映画の効果音を演じて録音するという変わった仕事をしています。その仕事柄、私がなぜ朝ごはんのメニューを気にしているのかというお話です。

私は毎朝、仕事場であるレコーディングスタジオへ行って、マイクの前に立ちます。と言うと、歌手がヘッドフォンをして、鼻のあたりにぶら下がったマイクに向かってその声を録音するイメージが浮かぶかもしれませんが、私の場合は違います。私達が録音する効果音の多くは手元、足元で発生しますから、私の前に置かれるマイクは、足音を録る時以外、常に手元に向けられています。
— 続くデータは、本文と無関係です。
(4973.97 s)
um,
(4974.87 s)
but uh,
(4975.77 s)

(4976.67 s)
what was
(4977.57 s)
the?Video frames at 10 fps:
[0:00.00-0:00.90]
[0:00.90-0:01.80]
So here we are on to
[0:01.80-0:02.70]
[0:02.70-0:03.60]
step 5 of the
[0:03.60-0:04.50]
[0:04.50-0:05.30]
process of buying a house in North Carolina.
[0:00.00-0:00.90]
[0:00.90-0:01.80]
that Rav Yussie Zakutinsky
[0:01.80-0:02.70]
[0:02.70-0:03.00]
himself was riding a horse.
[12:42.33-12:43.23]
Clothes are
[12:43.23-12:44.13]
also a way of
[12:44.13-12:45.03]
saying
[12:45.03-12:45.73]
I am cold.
つまりお腹のあたりに向いていることが多いわけです。感度の高いマイクを使いますから、お腹のちょっとした「コロコロ〜」や「キュルル〜」もよく聞こえてしまいます。もちろんNGです。

お腹は、空腹の時やお腹を壊した時だけキュルキュル言っているわけではありません。何か食べ物が胃に入れば、自ずと消化作業が始まるわけで、小さな音を伴うことも多いです。もちろん、一日中高感度マイクロフォンをお腹に向けなければ、大抵の場合、気になるようなボリュームではないわけですが。
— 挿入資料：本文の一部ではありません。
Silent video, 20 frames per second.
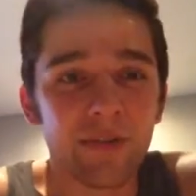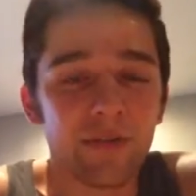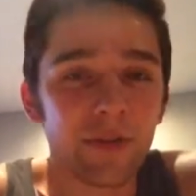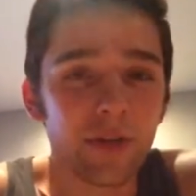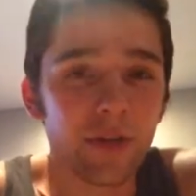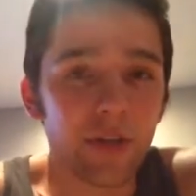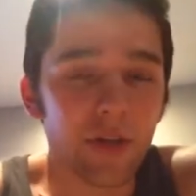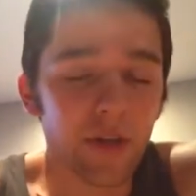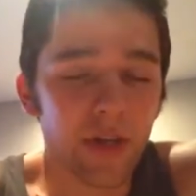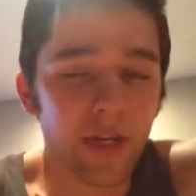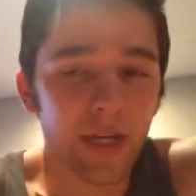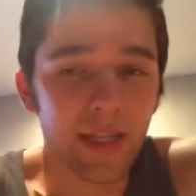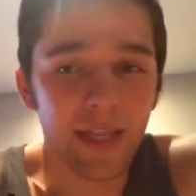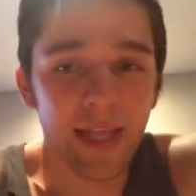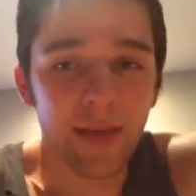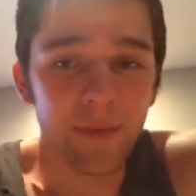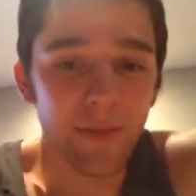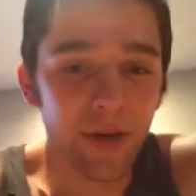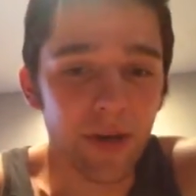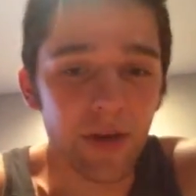If you do,
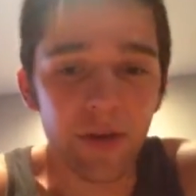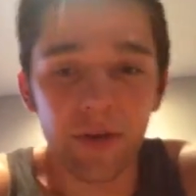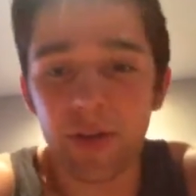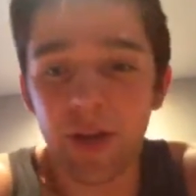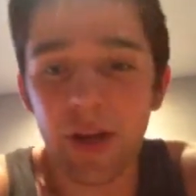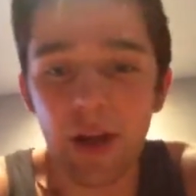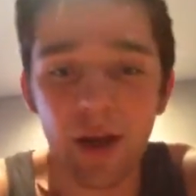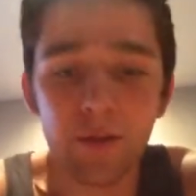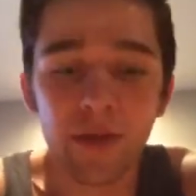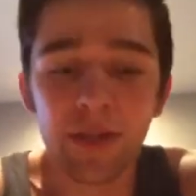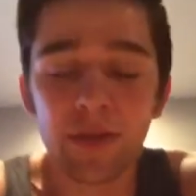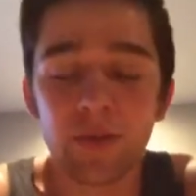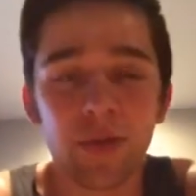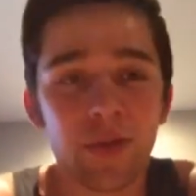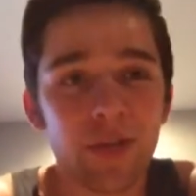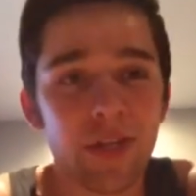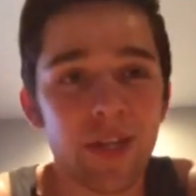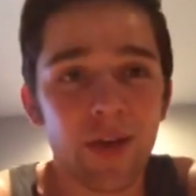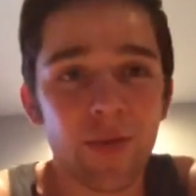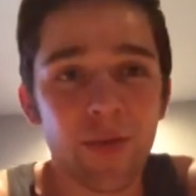let me know in the comments
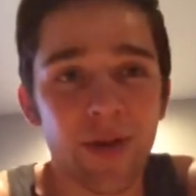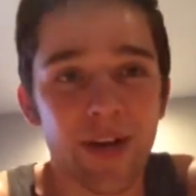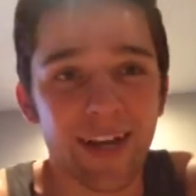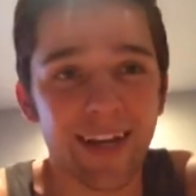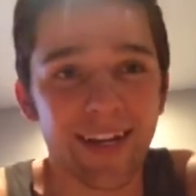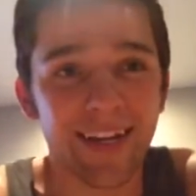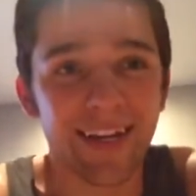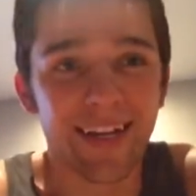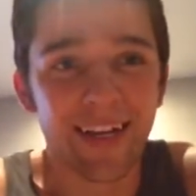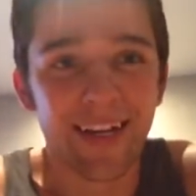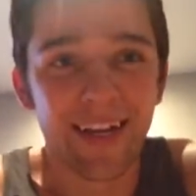what you think about it.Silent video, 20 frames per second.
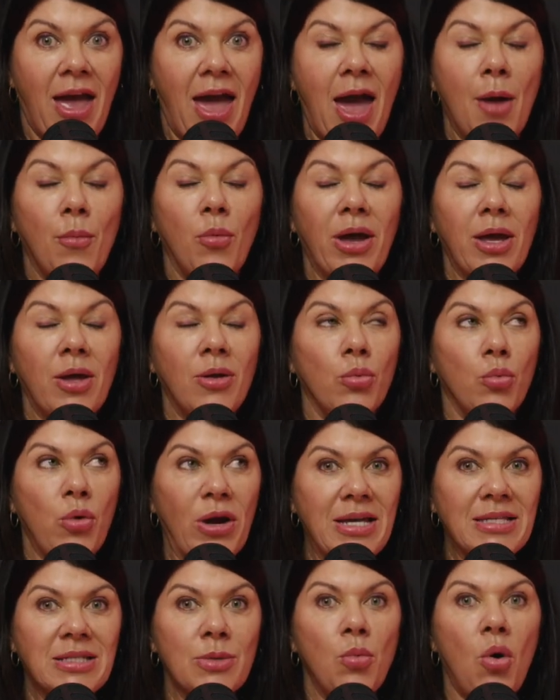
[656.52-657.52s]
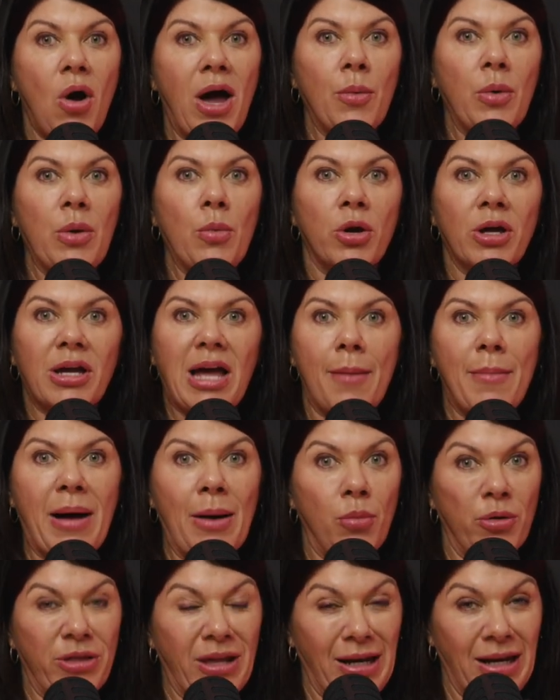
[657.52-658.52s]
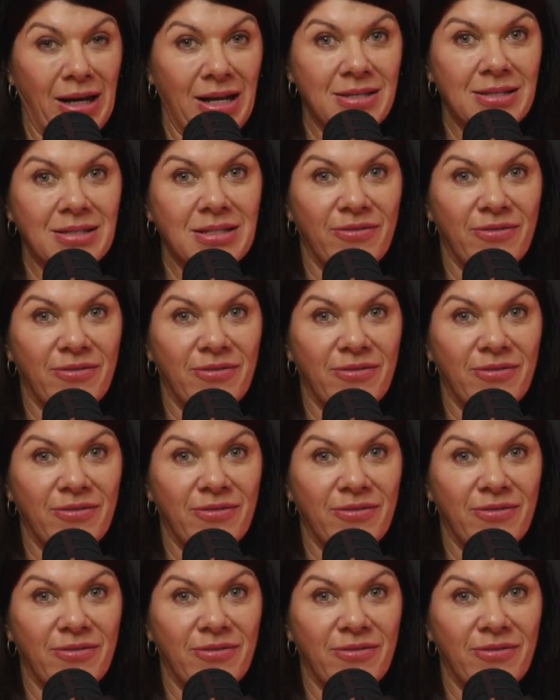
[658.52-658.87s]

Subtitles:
And the reason why we want to come up with a list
足音の間や、単発の音の録音中にお腹が少しなった時は、編集で切り抜く「クリーニング」ができますが、それが厄介になるのは「クロース」と呼ばれる、衣擦れの音を録る時です。この作業は映画の最初から最後まで、登場人物が来ている衣類に合わせて、俳優さんの全ての動作をリアルタイムで録っていく作業です。この繊細でしかも長回しの作業中、しょっちゅうお腹がキュルキュル鳴っていては、クリーニングの作業にとんでもなく時間がかかってしまいます。

ここでやっと朝ごはん登場!

どうにかお腹を静かに保てないものか、と長年模索した結果、お腹のコロコロをある程度コントロールする方法を学びました。

クロースを録る日の朝ごはんは、「お粥」です。それを仕事が始まる1時間前までに食べ終えておきます。それと一緒に水をたくさん飲みます。大好きなコーヒーも、作業が終わるまでお預けです。パンやクッキーなど小麦粉ベースの食品は私の胃の中では、大きな声で歌うのでダメです。生野菜やフルーツ、ヨーグルトも残念ながらアウト。でもバナナだけは非常に協力的で、ベストフレンドです。クロース録りの作業は4時間にもなることもあり、そうなるともうお腹がランチモードにもなってきますから、その場合はバナナを用意しておき、お腹が朝のスナックを注文し始めそうな頃、食べます。そしてまた水を飲みます。

お粥、バナナ、水。これが私の「静かな朝ごはん」のメニューです。

読んでいただきありがとうございました。